• _PROBLEM_
Please state the number of lines in the records below that contain the string "video", and nothing further.

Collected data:
*** Begin section ***
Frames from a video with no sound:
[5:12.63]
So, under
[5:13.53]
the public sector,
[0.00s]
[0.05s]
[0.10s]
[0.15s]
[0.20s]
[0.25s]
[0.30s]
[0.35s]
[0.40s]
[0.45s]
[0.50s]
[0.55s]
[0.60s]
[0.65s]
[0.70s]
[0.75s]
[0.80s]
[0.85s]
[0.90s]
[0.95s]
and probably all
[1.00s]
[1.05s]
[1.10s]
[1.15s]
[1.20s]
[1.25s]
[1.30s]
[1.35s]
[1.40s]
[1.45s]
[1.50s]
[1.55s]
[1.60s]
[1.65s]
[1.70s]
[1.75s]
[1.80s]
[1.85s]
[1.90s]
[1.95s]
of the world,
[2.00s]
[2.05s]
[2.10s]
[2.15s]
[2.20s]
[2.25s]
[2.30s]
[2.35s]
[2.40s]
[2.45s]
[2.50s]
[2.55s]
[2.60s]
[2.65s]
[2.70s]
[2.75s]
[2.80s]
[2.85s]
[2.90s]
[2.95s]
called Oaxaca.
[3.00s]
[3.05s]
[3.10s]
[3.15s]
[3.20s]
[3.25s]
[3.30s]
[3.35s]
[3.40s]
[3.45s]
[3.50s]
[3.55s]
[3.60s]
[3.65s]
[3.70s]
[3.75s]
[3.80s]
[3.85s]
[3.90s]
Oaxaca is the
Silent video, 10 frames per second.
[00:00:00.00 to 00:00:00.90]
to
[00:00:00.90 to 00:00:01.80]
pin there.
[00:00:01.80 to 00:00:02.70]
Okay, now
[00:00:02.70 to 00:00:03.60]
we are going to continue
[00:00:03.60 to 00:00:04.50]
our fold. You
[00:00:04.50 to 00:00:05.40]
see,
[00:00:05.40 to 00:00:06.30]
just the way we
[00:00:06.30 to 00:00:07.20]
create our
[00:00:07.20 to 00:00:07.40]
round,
*** End section ***
• _WRITTEN RESPONSE_
2